Content starts

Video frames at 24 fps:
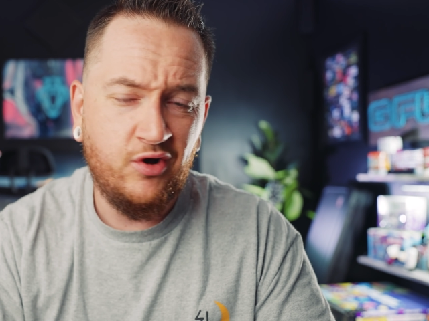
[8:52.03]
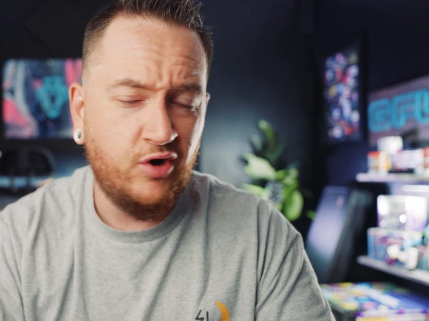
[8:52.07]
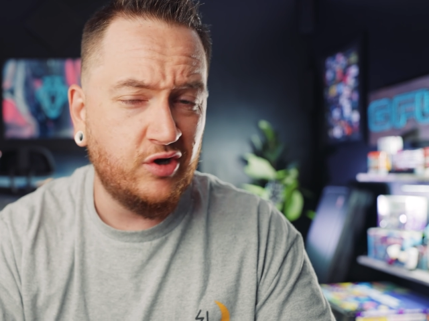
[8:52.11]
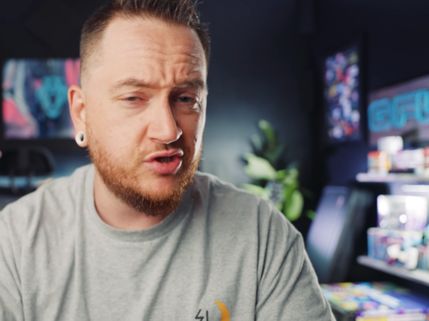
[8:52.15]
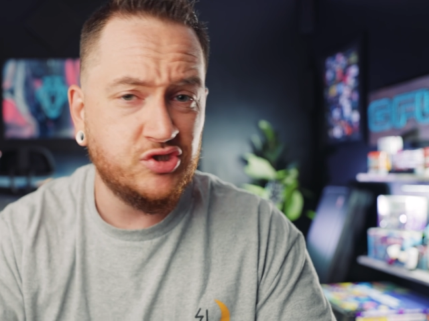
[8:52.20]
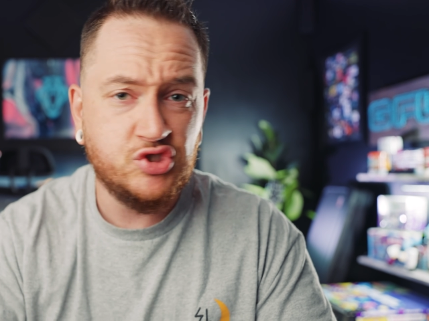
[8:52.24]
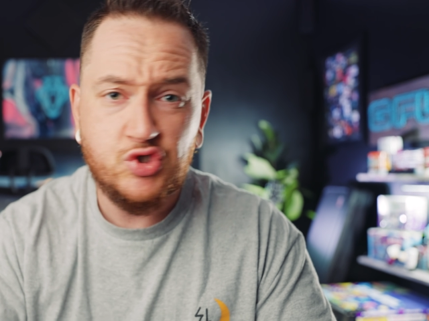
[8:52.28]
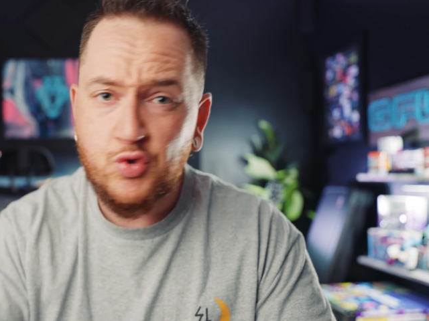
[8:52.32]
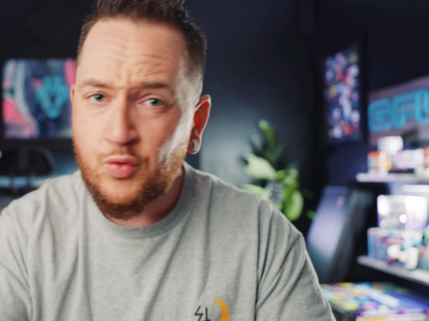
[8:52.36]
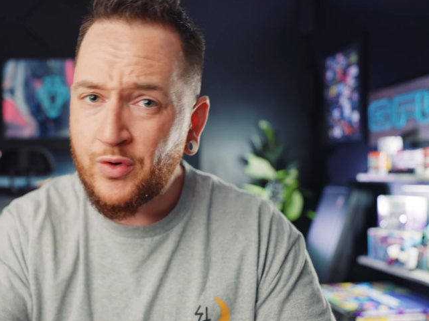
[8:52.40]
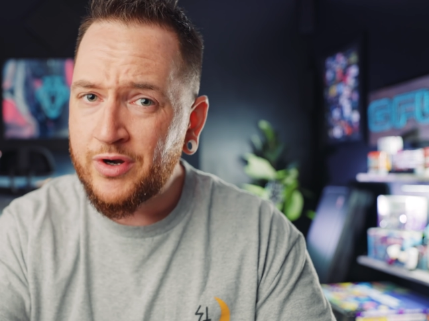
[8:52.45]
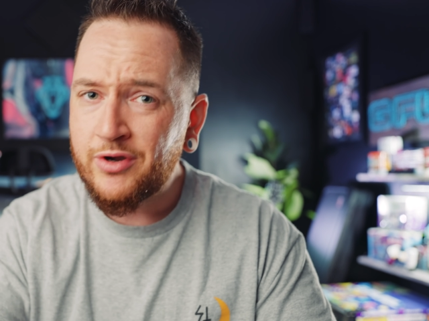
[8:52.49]

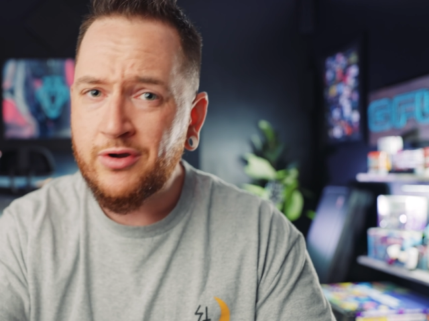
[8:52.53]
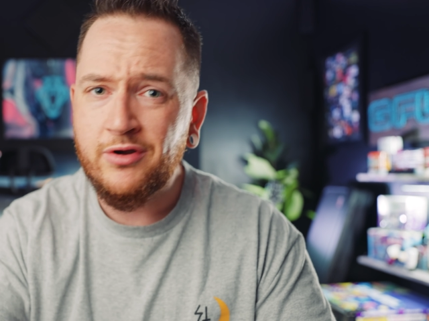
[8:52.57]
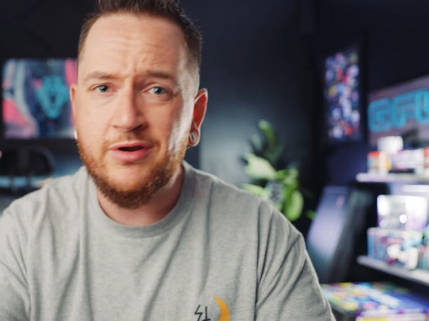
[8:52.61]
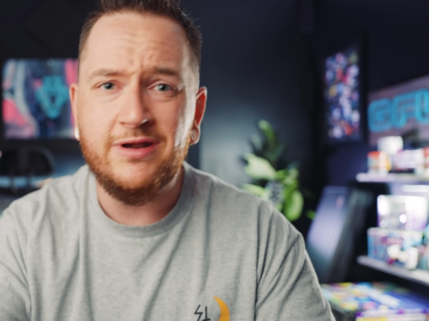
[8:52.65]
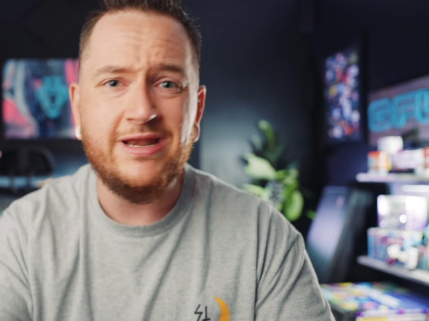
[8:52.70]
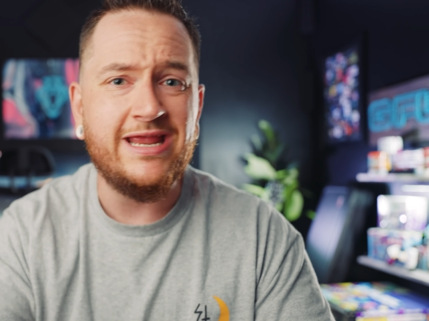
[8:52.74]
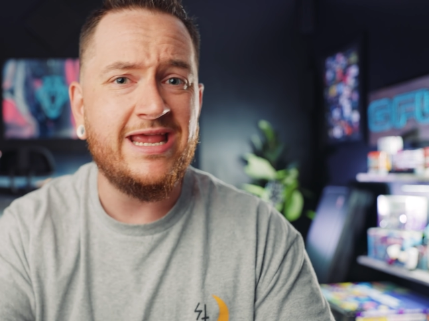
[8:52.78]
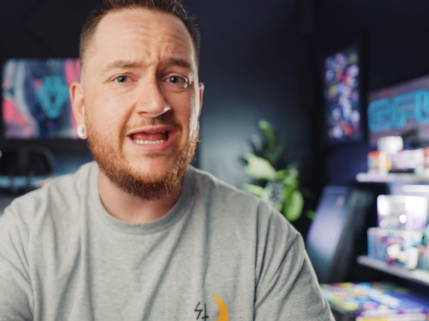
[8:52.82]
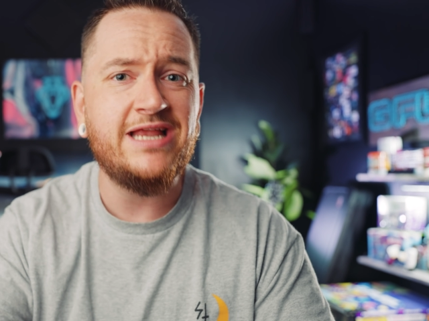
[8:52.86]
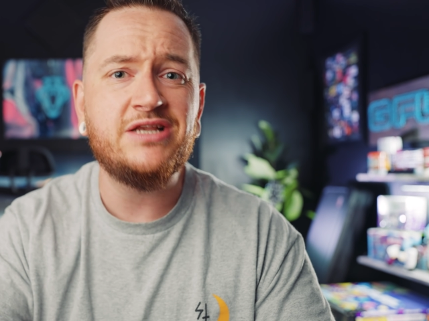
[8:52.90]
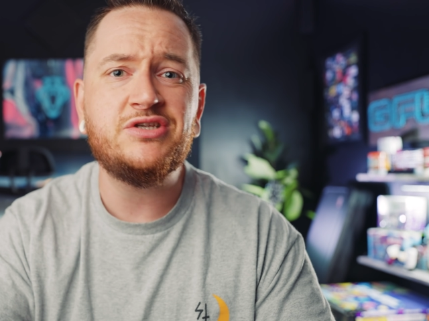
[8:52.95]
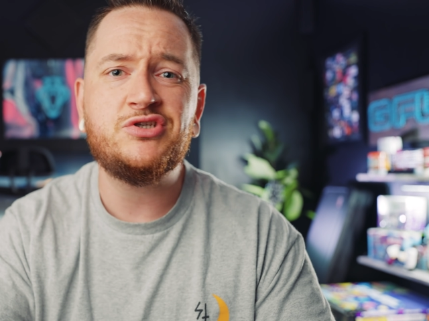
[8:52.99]
on Twitter
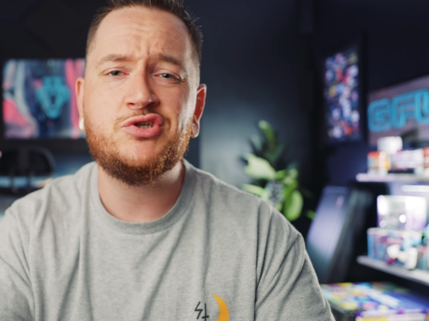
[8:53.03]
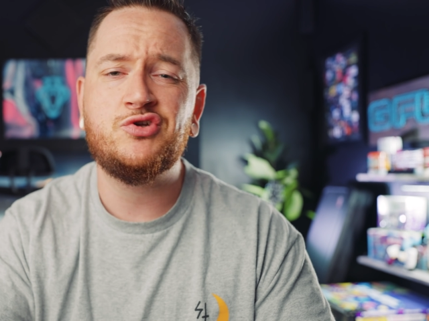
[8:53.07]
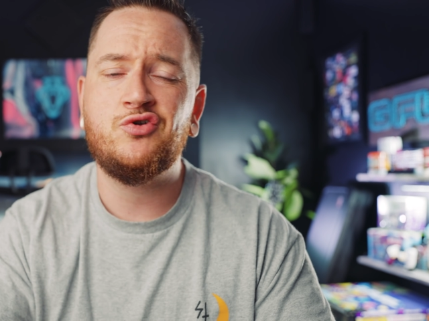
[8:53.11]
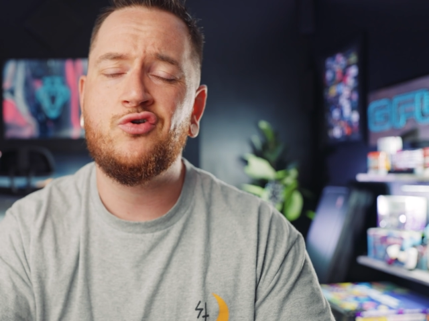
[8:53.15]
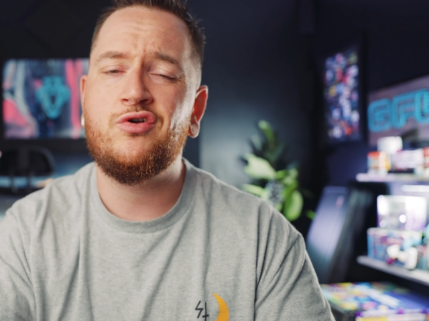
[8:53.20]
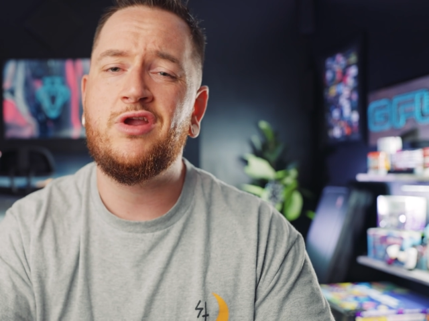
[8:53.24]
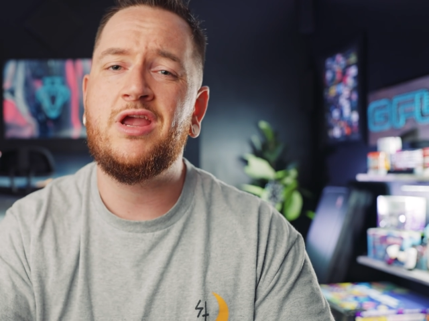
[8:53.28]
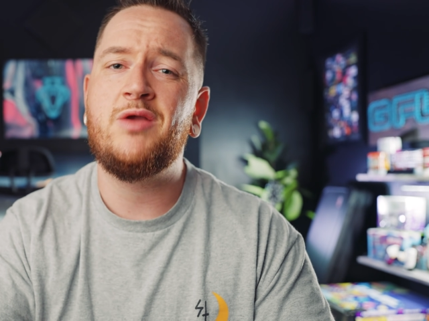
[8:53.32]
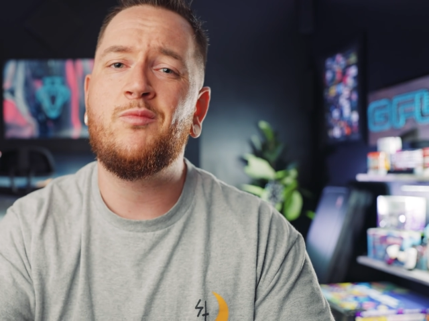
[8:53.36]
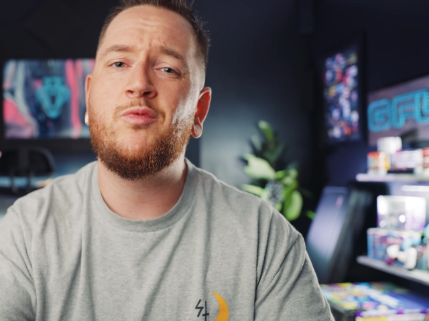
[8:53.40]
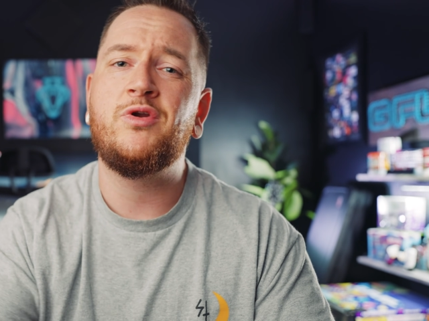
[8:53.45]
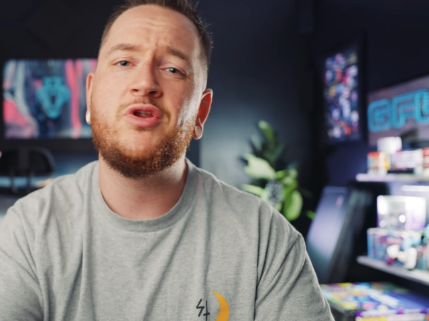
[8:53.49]
and
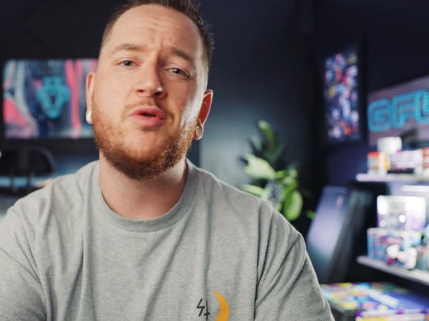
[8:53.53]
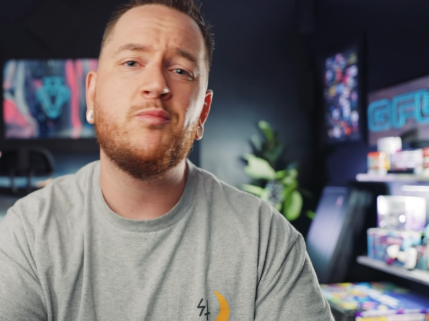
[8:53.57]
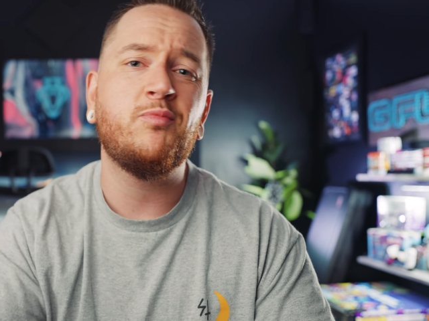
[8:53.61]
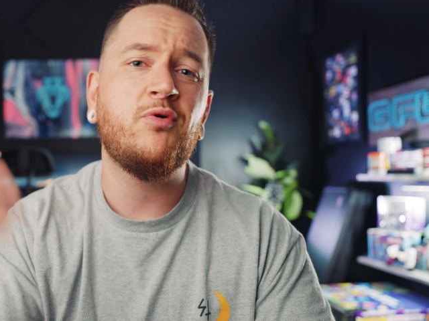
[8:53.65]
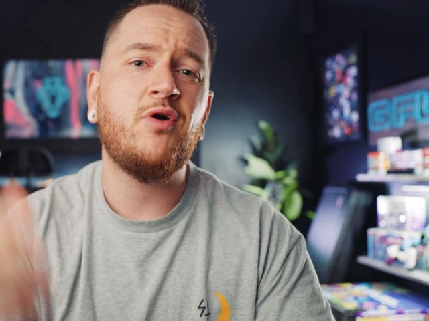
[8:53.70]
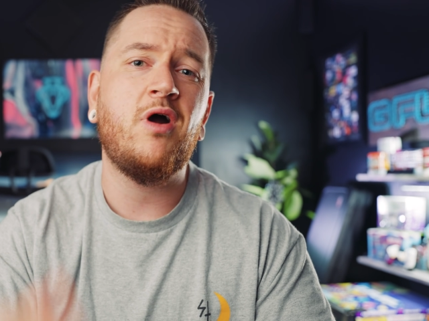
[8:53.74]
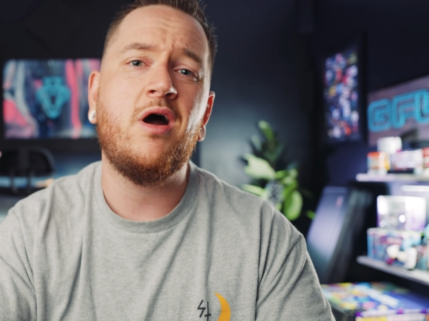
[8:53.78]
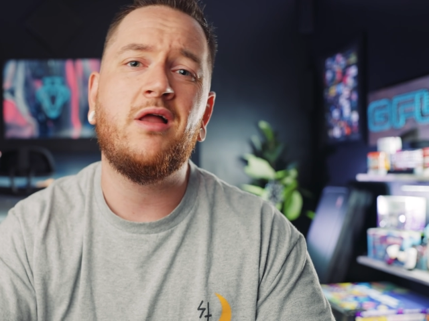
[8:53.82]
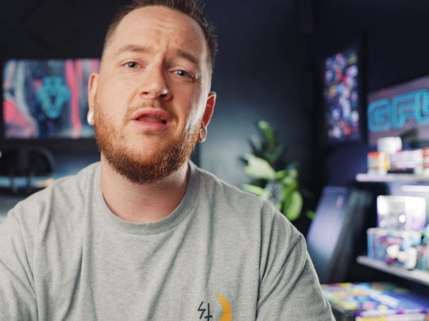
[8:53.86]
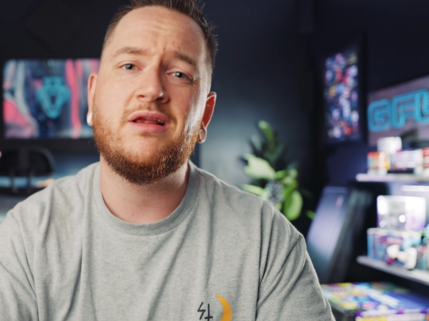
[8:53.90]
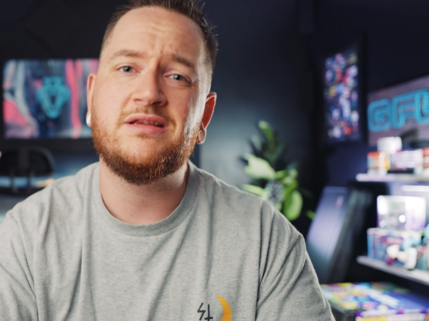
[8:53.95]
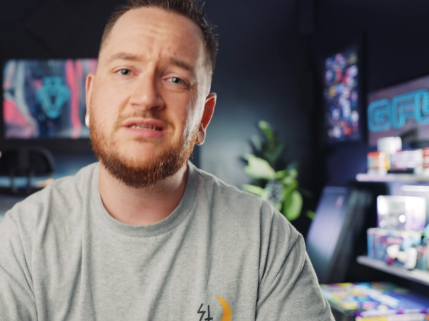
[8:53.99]
Instagram when your
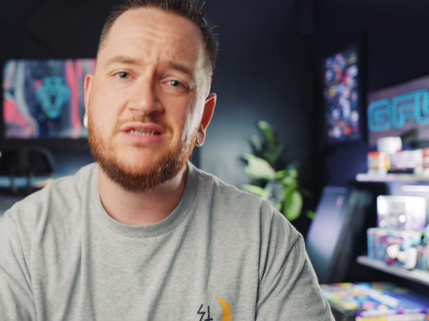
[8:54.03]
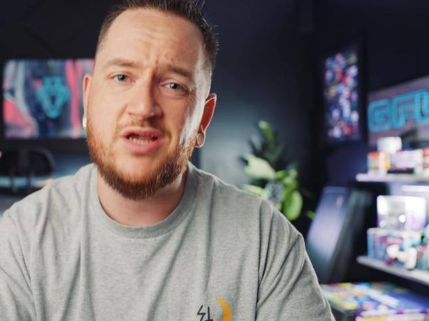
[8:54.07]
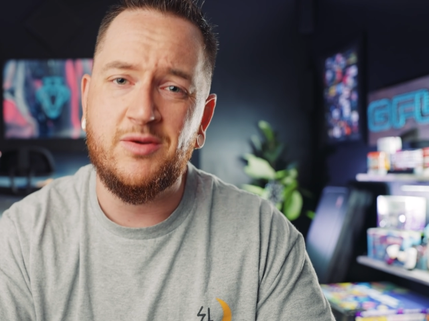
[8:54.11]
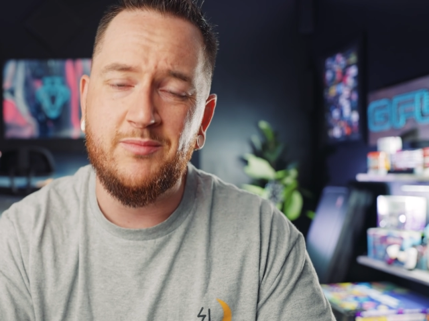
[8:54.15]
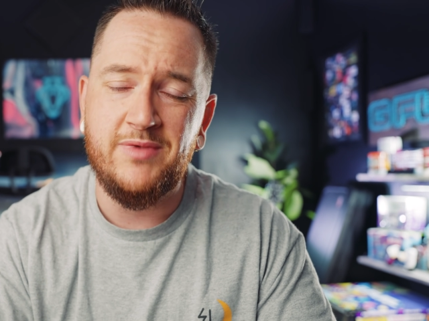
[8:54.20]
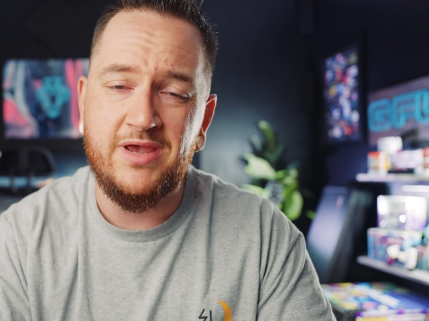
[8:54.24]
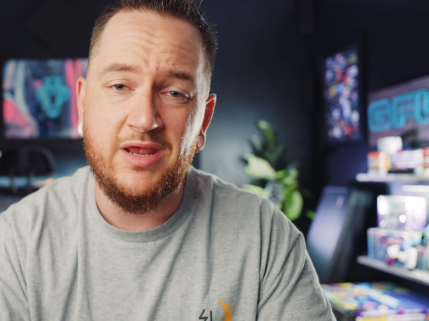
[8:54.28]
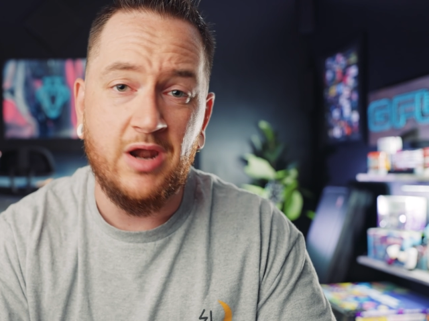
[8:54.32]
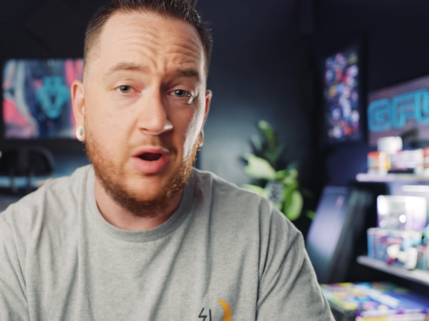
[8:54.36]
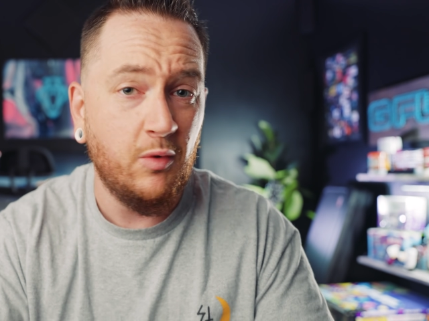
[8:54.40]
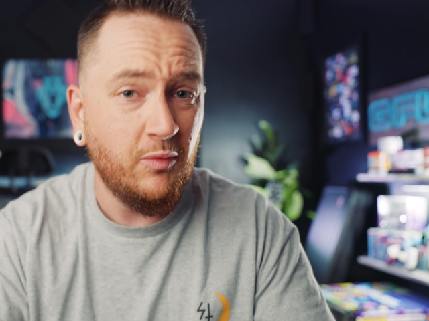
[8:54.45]
products come in.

Content ends

| Exercise |
Without the pictures, print all of the records exactly.

| Result |
Video frames at 24 fps:
[8:52.03]
[8:52.07]
[8:52.11]
[8:52.15]
[8:52.20]
[8:52.24]
[8:52.28]
[8:52.32]
[8:52.36]
[8:52.40]
[8:52.45]
[8:52.49]

[8:52.53]
[8:52.57]
[8:52.61]
[8:52.65]
[8:52.70]
[8:52.74]
[8:52.78]
[8:52.82]
[8:52.86]
[8:52.90]
[8:52.95]
[8:52.99]
on Twitter
[8:53.03]
[8:53.07]
[8:53.11]
[8:53.15]
[8:53.20]
[8:53.24]
[8:53.28]
[8:53.32]
[8:53.36]
[8:53.40]
[8:53.45]
[8:53.49]
and
[8:53.53]
[8:53.57]
[8:53.61]
[8:53.65]
[8:53.70]
[8:53.74]
[8:53.78]
[8:53.82]
[8:53.86]
[8:53.90]
[8:53.95]
[8:53.99]
Instagram when your
[8:54.03]
[8:54.07]
[8:54.11]
[8:54.15]
[8:54.20]
[8:54.24]
[8:54.28]
[8:54.32]
[8:54.36]
[8:54.40]
[8:54.45]
products come in.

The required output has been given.